The other time consuming factor was the software development stage. We have automated systems for creating users on machines, so I needed to integrate this with the new filestore. This required writing code to facilitate the creation of directories, setting up of quotas, and automount map building.

Anyway, I’ve written about this before. So now it’s done what do we do next? The logical step is to test it on myself and/or the rest of the systems group. Personally I’m in of favour testing it on everyone else first, but that doesn’t seem fair

The question is, am I brave enough to actually use it?

Over the past year or so the space usage on our research and web filesystems has pretty much doubled to the point where we’re dangerously close to running out of space. There’s currently about 1TiB of filestore available of which less than 10% remains unused.

Teaching filestore, however, has barely grown at all during the last year. I attribute this primarily to quota control, but also to the regular turnover of undergraduate students.
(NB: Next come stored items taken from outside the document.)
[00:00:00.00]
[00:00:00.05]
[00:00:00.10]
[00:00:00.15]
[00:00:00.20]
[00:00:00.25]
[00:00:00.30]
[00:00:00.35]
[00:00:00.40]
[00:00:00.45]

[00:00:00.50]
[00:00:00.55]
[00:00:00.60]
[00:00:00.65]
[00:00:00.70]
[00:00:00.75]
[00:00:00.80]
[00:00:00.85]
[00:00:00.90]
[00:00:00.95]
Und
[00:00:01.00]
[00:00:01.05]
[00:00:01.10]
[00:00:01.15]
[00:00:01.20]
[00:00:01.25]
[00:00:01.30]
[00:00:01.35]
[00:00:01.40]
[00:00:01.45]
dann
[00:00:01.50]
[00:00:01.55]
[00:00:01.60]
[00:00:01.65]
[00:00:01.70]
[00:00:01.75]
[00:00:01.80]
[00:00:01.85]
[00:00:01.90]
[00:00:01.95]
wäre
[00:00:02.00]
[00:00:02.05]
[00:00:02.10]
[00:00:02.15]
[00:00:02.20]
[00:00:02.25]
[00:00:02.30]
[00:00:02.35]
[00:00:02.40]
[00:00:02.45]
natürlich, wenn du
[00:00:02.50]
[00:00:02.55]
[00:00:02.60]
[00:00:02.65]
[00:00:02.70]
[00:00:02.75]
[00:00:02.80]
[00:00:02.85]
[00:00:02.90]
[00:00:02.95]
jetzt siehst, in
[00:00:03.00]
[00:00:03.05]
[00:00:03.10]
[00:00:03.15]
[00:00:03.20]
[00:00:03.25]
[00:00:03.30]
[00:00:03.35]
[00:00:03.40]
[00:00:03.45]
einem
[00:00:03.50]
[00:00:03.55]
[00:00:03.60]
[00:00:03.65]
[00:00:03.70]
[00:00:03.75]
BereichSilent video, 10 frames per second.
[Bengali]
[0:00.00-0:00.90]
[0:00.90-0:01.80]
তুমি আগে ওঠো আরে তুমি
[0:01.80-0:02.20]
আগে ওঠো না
Fortunately we saw this problem arising quite a while ago, so we’ve had time to purchase new storage and infrastructure that should alleviate this problem and make it easier for us to expand the storage availability in the future.

Our new system consists of a pair of Sun StorEDGE 3511 arrays attached by fibre channel to our existing Veritas cluster. We’ll use VxFS for the filesystems, which could lead to some interesting new technologies like filesystem checkpointing; we could have a mount point of /yesterday to allow users to retrieve their files as they were at some point during the previous day, thereby reducing the need for us to do tape restores. VxFS also works quite happily with large filesystems, unlike Solaris UFS. The only problem we’ve found is that VxFS doesn’t support hard linking directories, but that’s not something we commonly, if ever, want to do. We also initially had problems integrating VxFS with the Solaris quota system over NFS, but we soon fixed that the “fun” way

Currently the research and teaching servers have locally attached filestore, which means if we have a hardware failure in one of the main servers we’re unable to get at user filestore from any other systems (without moving cables). The new solution provides NFS mounts of the filestore directly to each of the servers, which will allow files to be accessed via secondary machines should one of the main servers die. This is all part of our long term plan to increase the resilience of our systems.

One other interesting point to note is the use of the Solaris automounter to individually mount user home directories. Soon there’ll be mounts a bit like this all over the place:

resfs.cs:/home/cur/tdb 1.5T 54G 1.4T 4% /home/cur/tdb

Which will make things much more interesting!